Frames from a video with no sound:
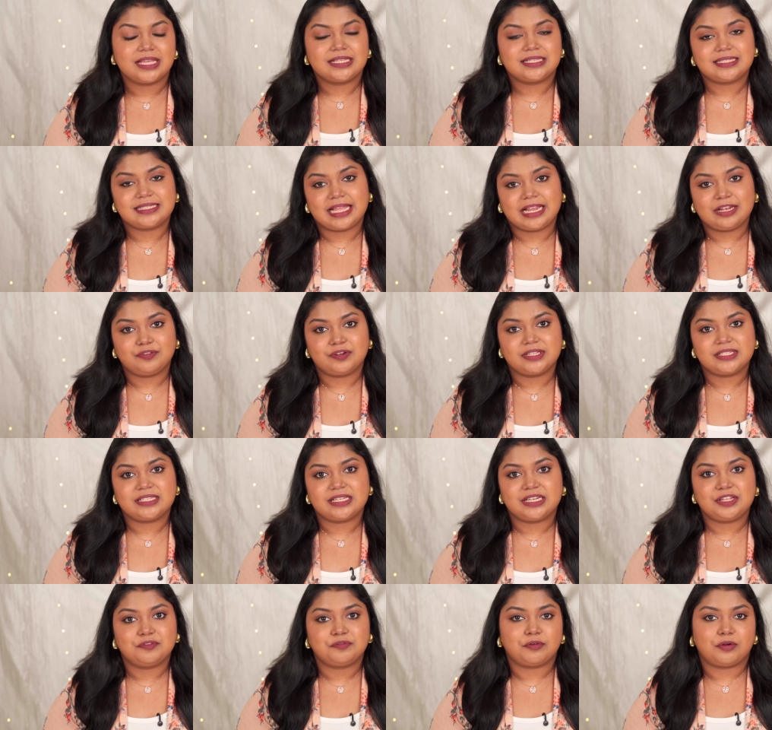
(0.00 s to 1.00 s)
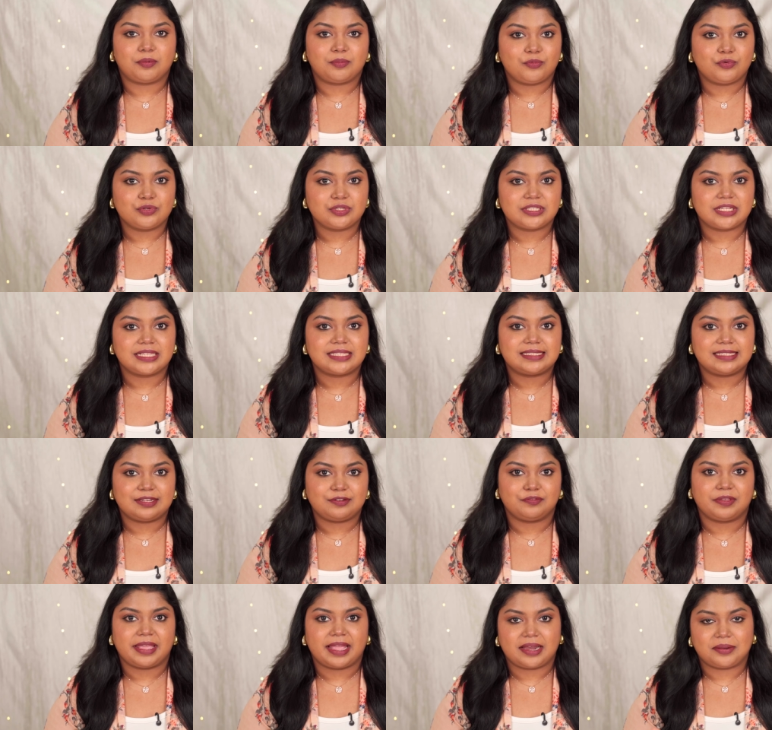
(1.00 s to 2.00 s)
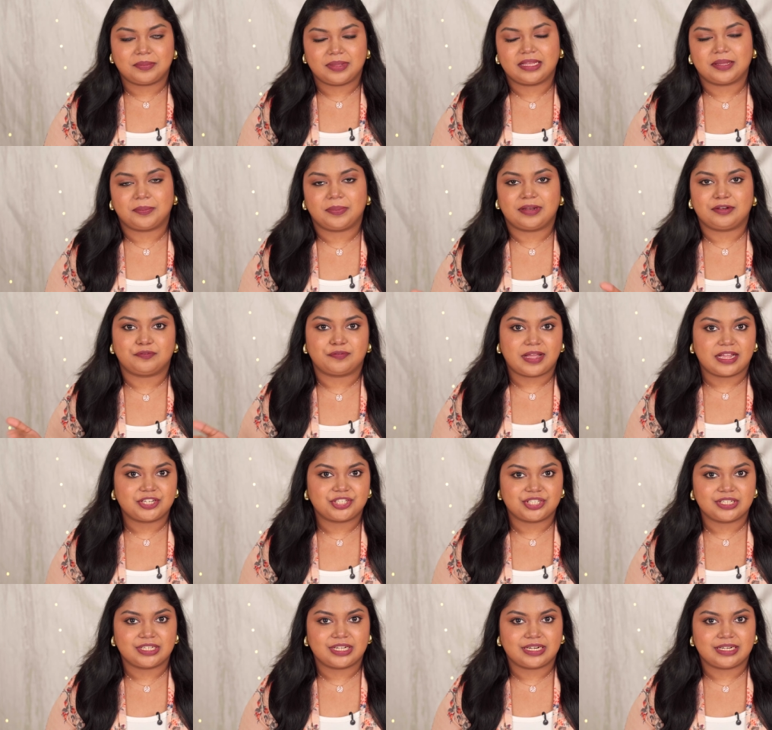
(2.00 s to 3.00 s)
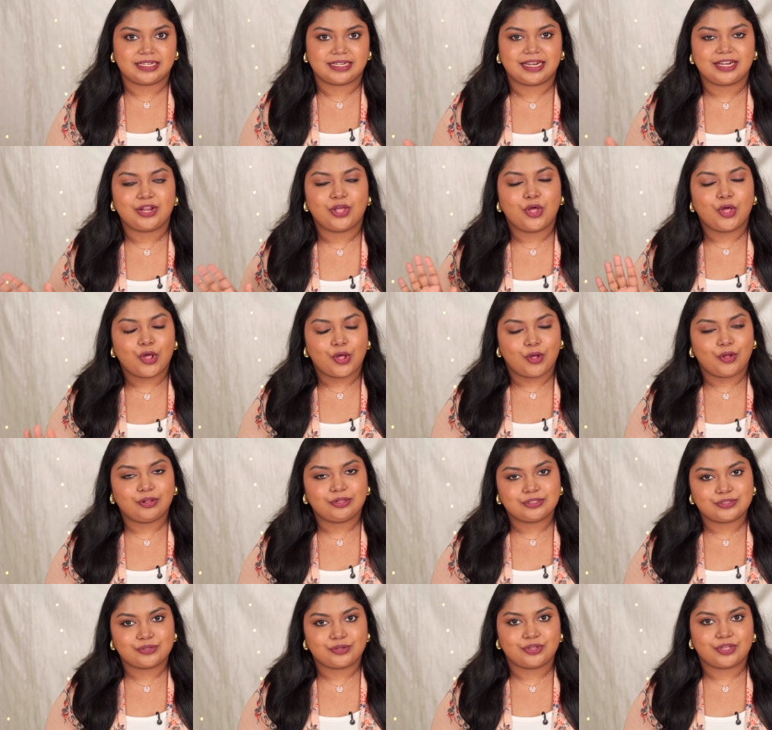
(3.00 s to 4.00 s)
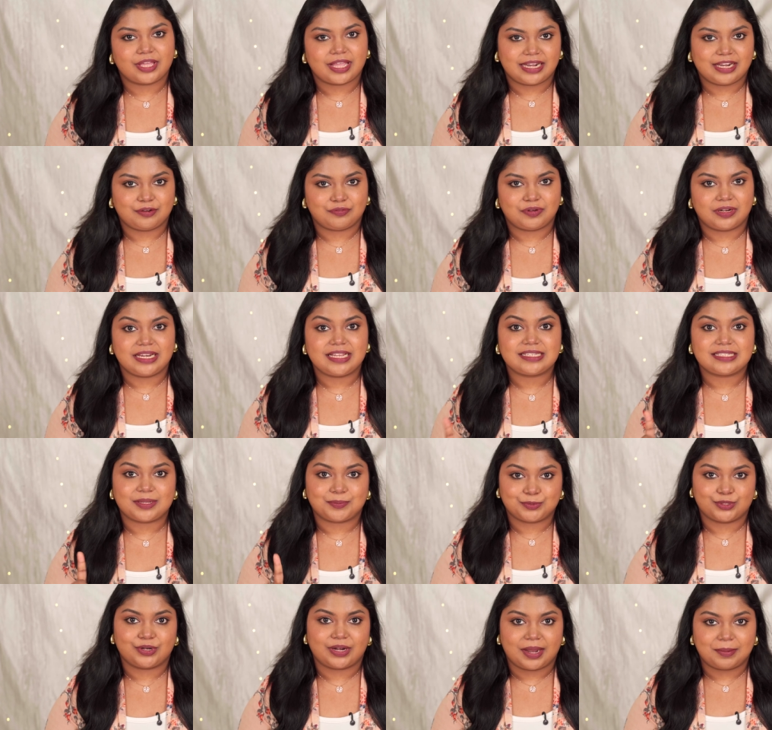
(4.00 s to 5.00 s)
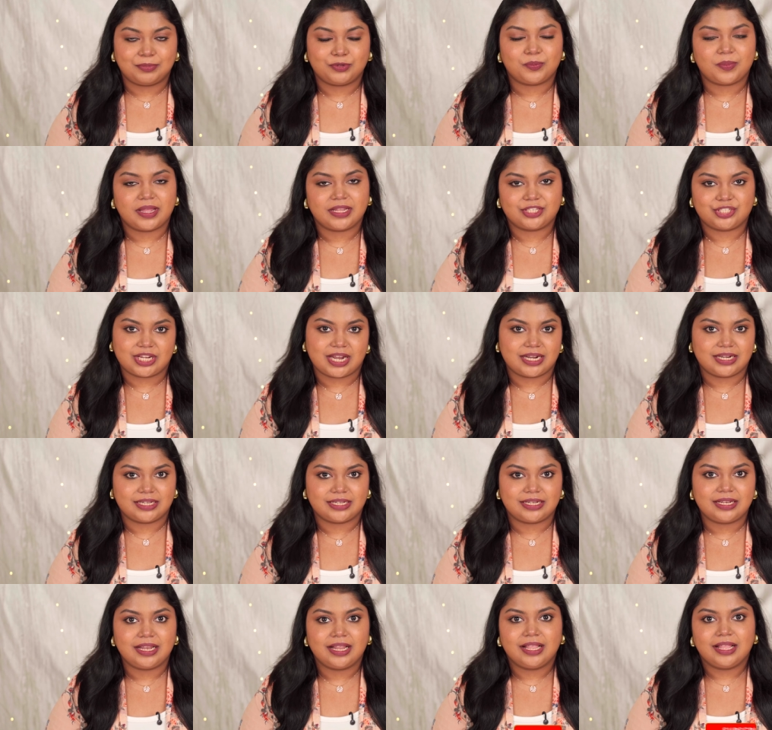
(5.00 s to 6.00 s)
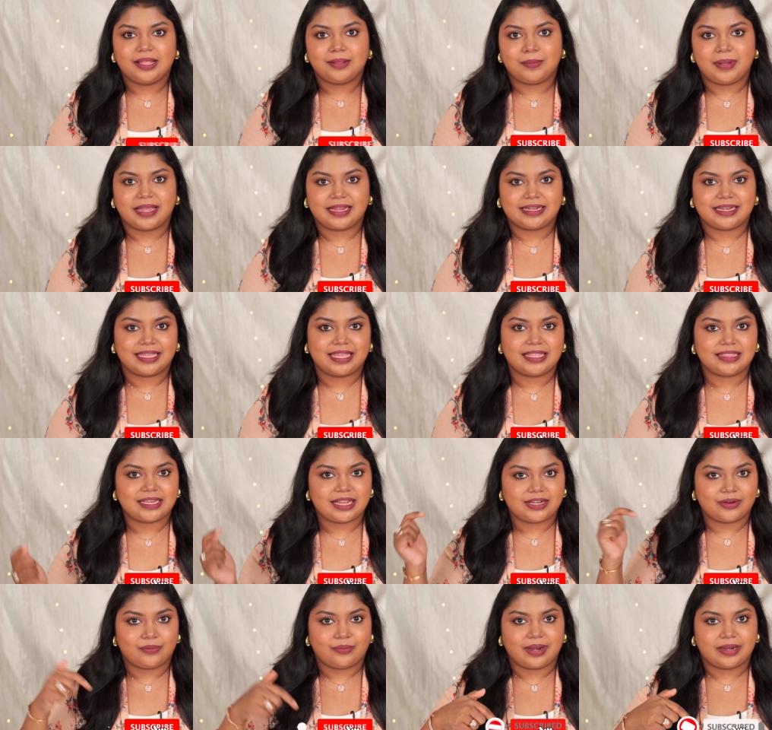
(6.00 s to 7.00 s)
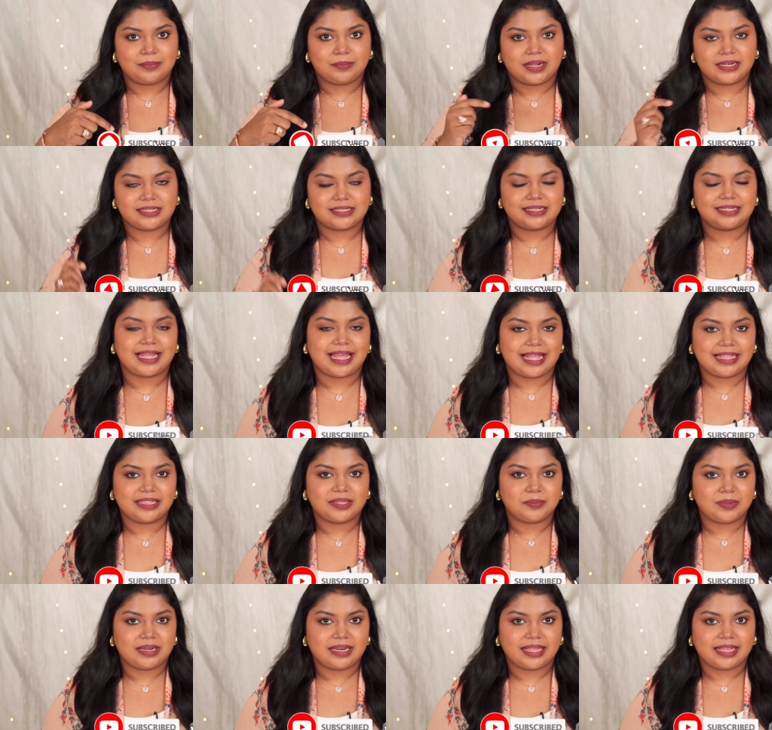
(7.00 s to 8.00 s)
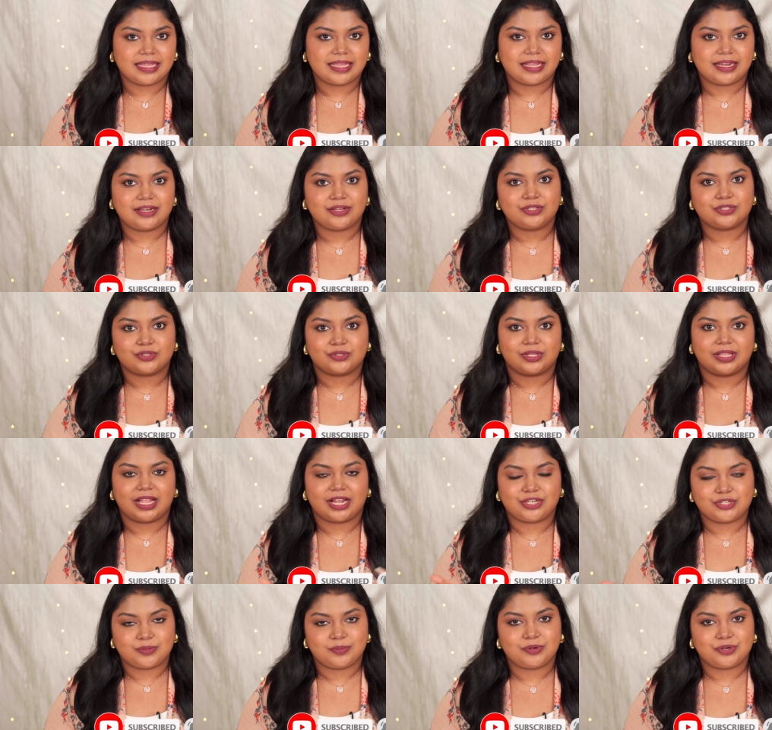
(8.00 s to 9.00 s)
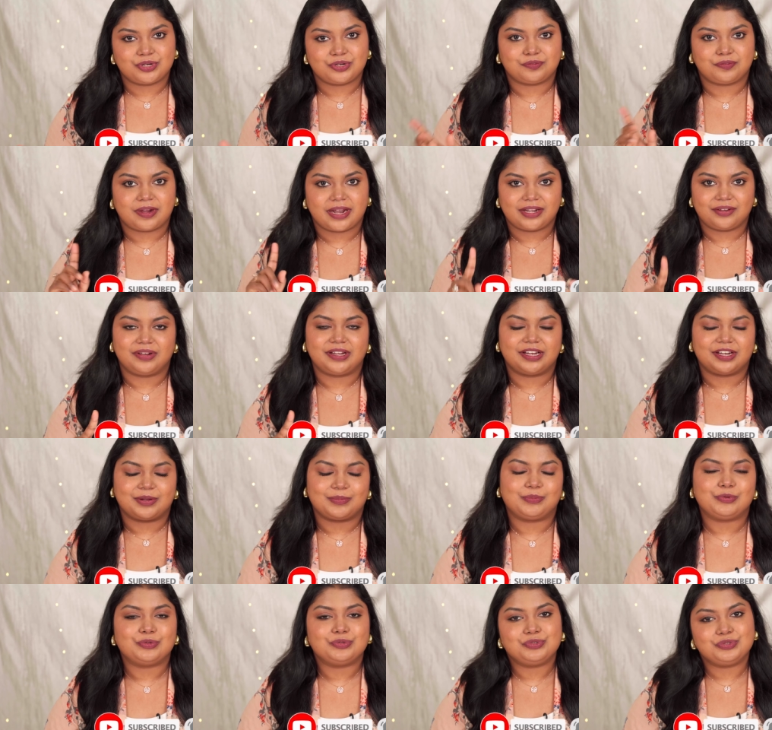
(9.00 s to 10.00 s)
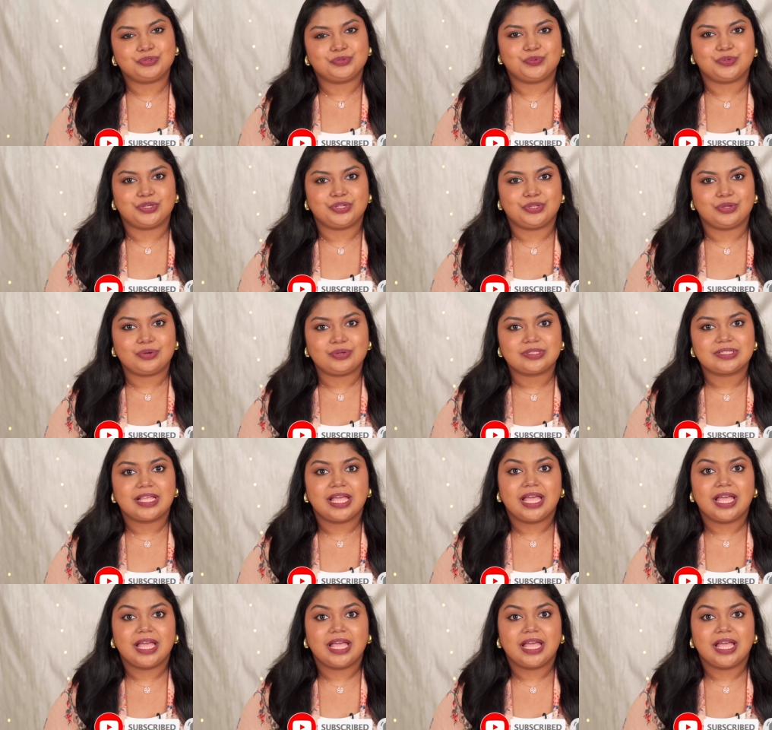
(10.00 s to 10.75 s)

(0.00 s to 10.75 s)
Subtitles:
StyleFitwithjanu for more such self-care, makeup and fashion content. Also, you can definitely subscribe to my channel by clicking that red button and the bell icon so that you'll be notified when I upload new videos.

* [What the task requires]:
Output only these lines, word for word: the line containing "(2.00 s to 3.00 s)" and every line after it through the last line of the data. Omit the pictures.

* [Output for this task]:
(2.00 s to 3.00 s)
(3.00 s to 4.00 s)
(4.00 s to 5.00 s)
(5.00 s to 6.00 s)
(6.00 s to 7.00 s)
(7.00 s to 8.00 s)
(8.00 s to 9.00 s)
(9.00 s to 10.00 s)
(10.00 s to 10.75 s)

(0.00 s to 10.75 s)
Subtitles:
StyleFitwithjanu for more such self-care, makeup and fashion content. Also, you can definitely subscribe to my channel by clicking that red button and the bell icon so that you'll be notified when I upload new videos.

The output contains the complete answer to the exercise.